* What to do:
Copy all lines holding the word "video" from the entries.

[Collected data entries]
•••••

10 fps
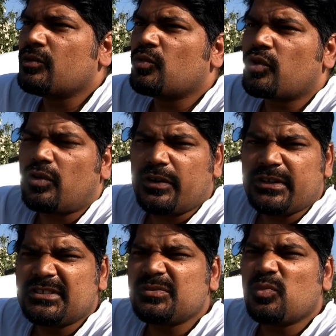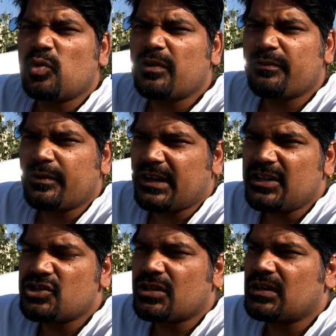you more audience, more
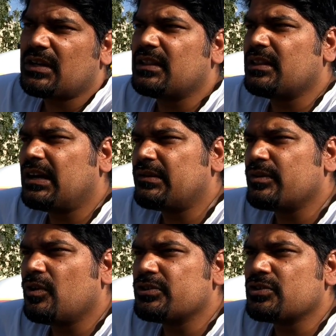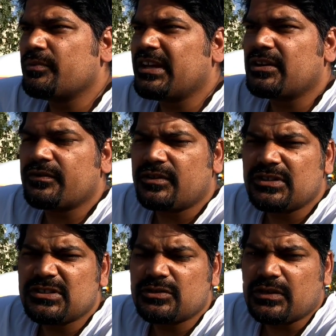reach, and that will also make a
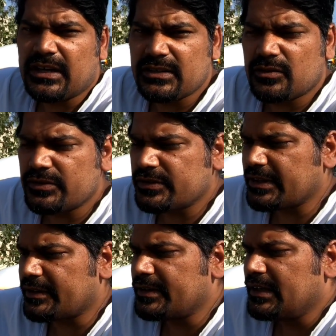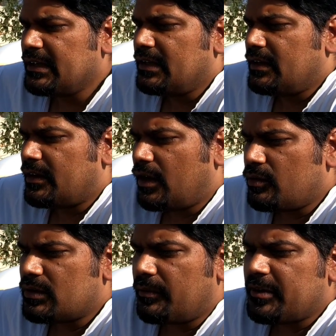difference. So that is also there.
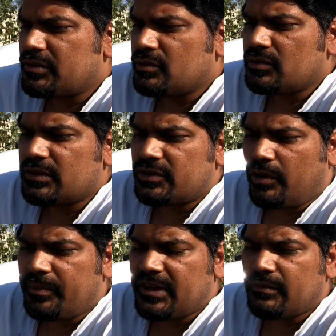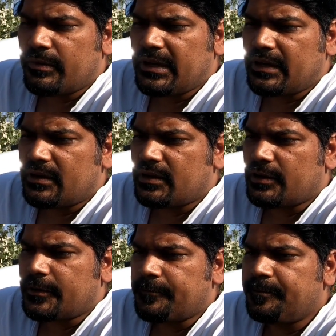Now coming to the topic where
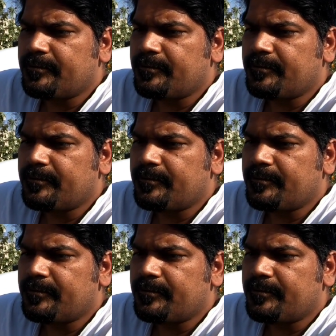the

•••••

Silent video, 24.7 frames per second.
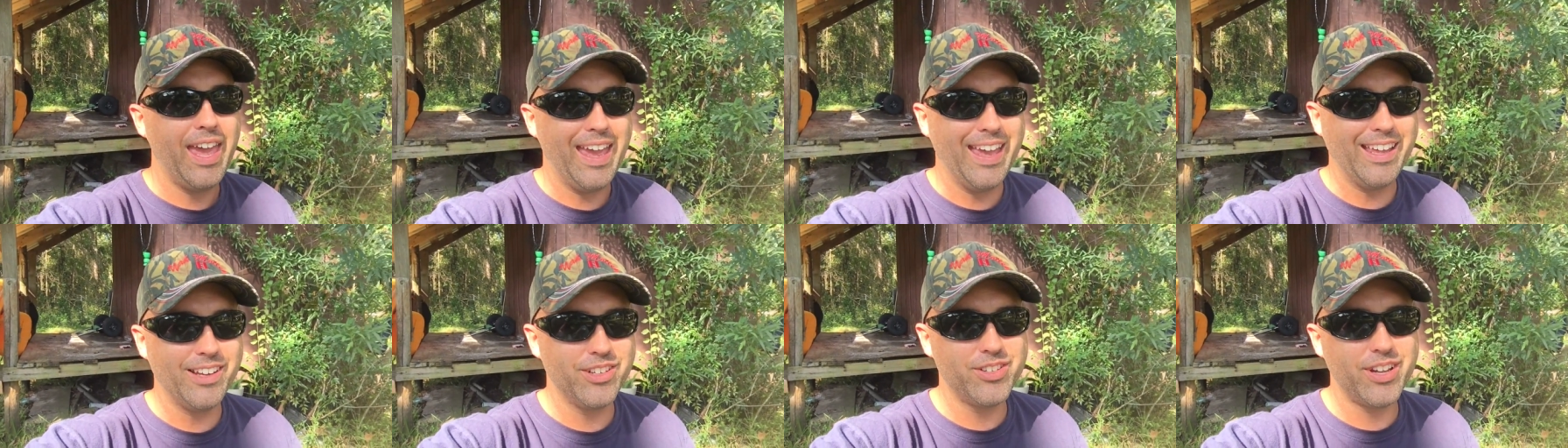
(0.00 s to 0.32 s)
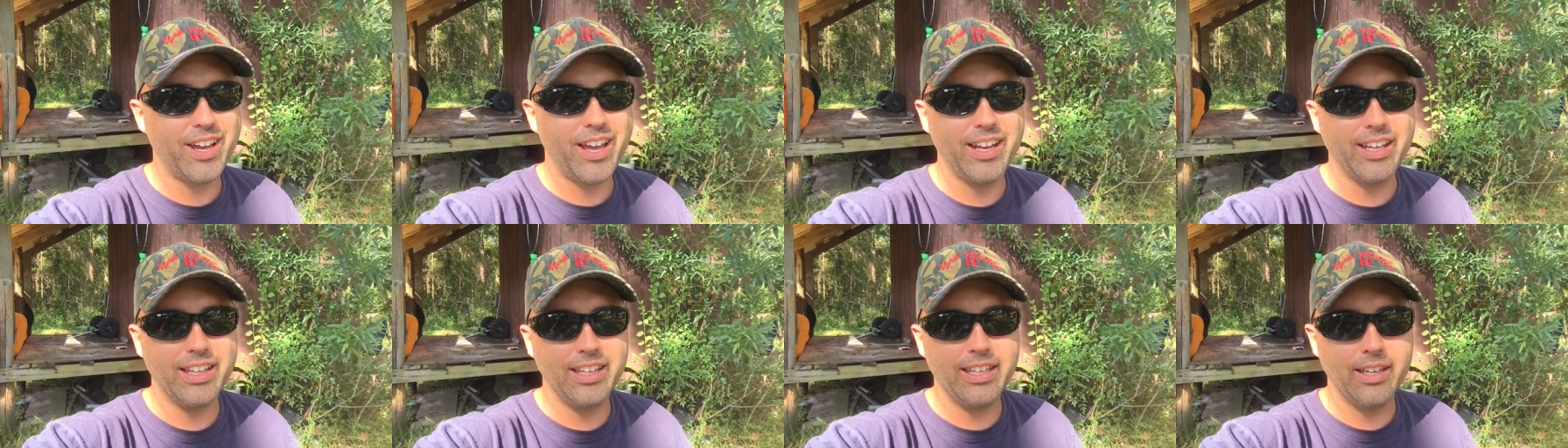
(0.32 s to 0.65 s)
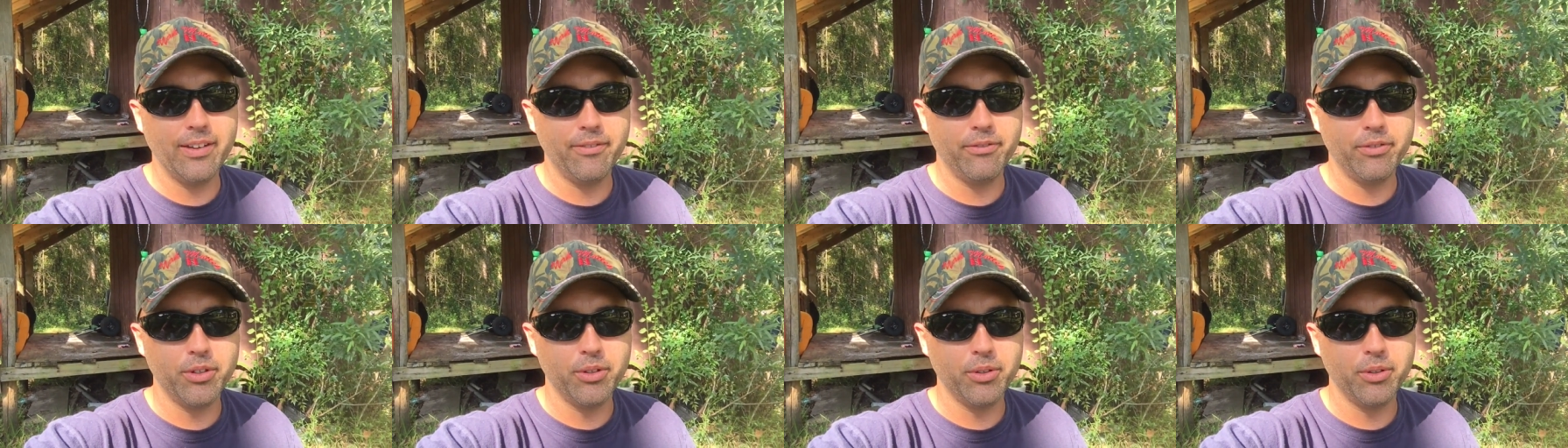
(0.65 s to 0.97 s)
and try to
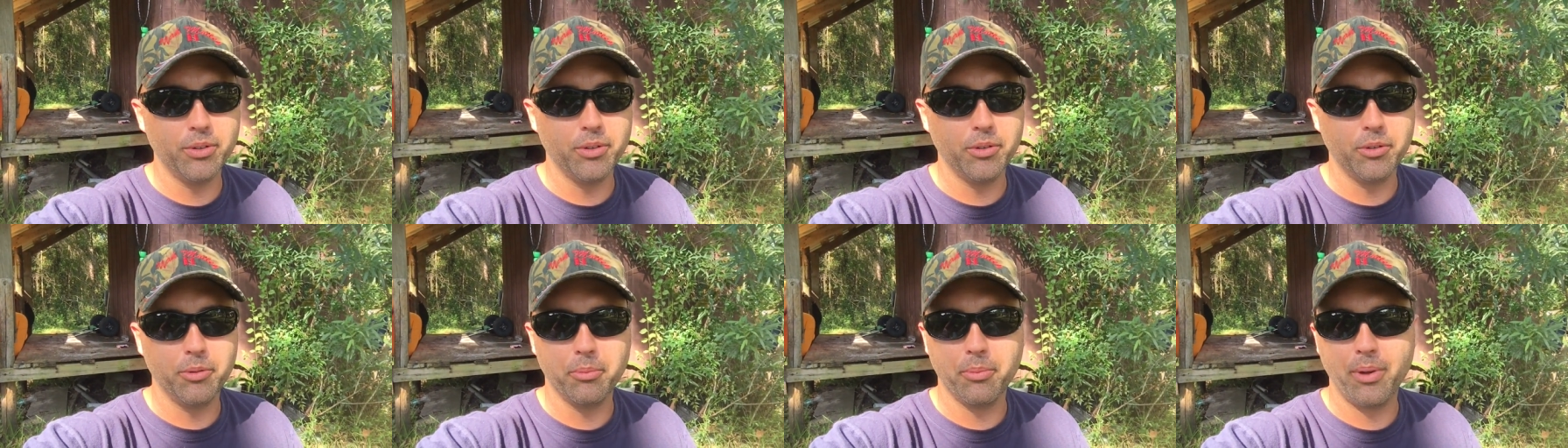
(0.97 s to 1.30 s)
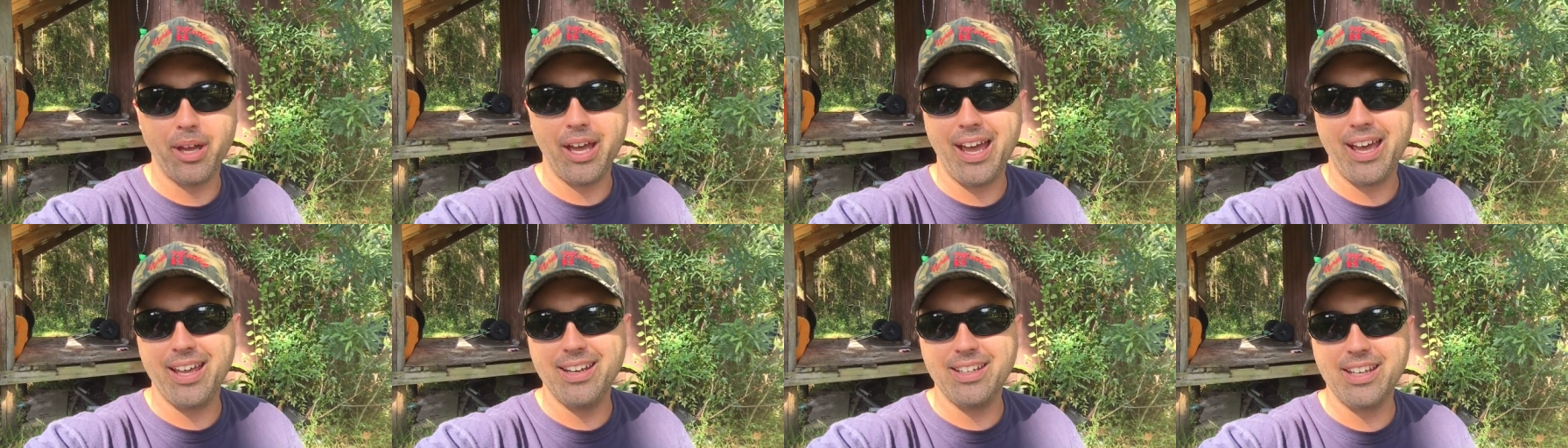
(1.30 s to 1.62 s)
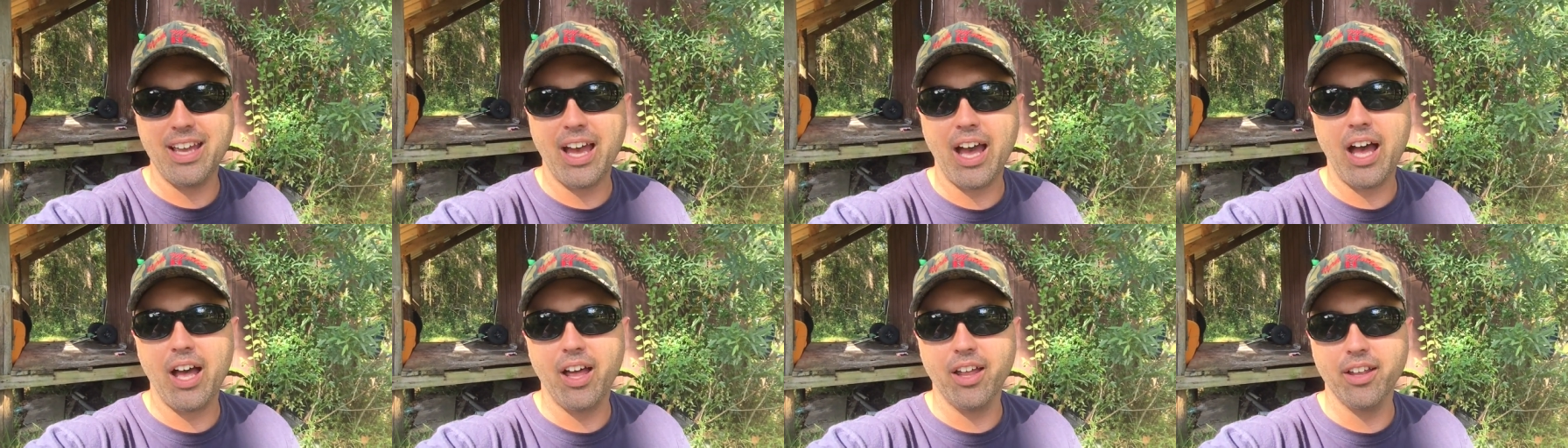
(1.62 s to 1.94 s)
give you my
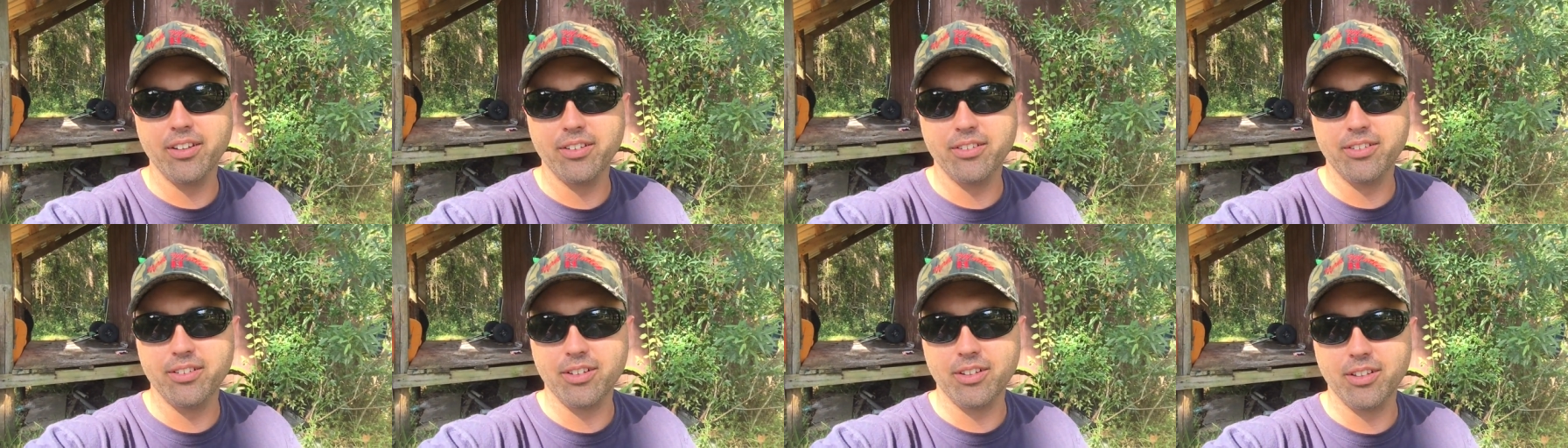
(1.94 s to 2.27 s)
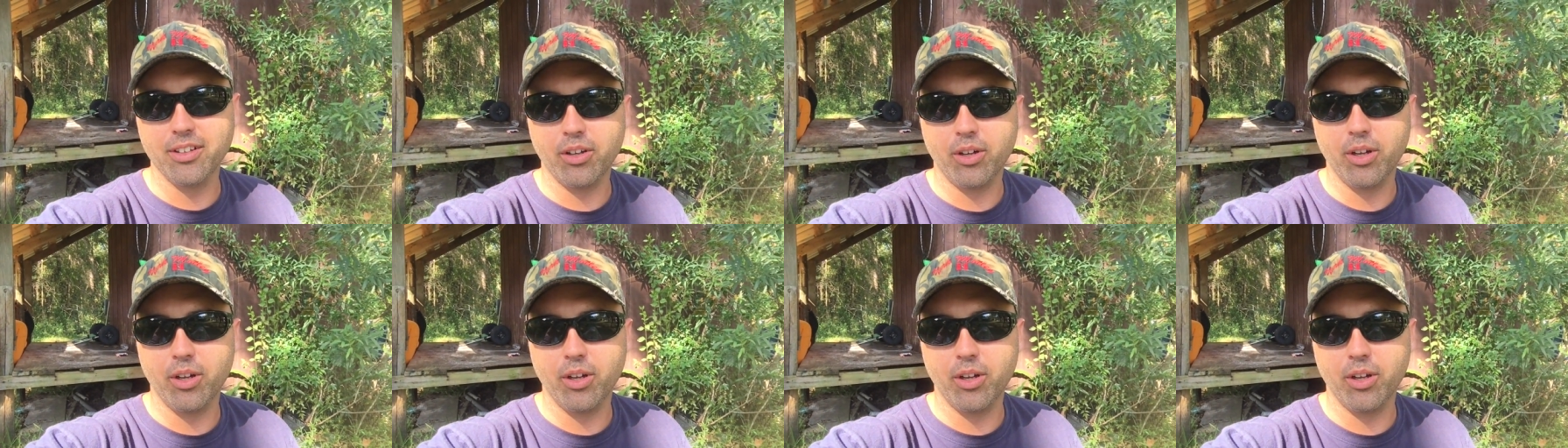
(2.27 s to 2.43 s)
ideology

•••••

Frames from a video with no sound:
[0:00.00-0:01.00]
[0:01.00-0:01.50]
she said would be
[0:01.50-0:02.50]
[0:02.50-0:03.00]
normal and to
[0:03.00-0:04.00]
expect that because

•••••

* Task response:
Silent video, 24.7 frames per second.
Frames from a video with no sound:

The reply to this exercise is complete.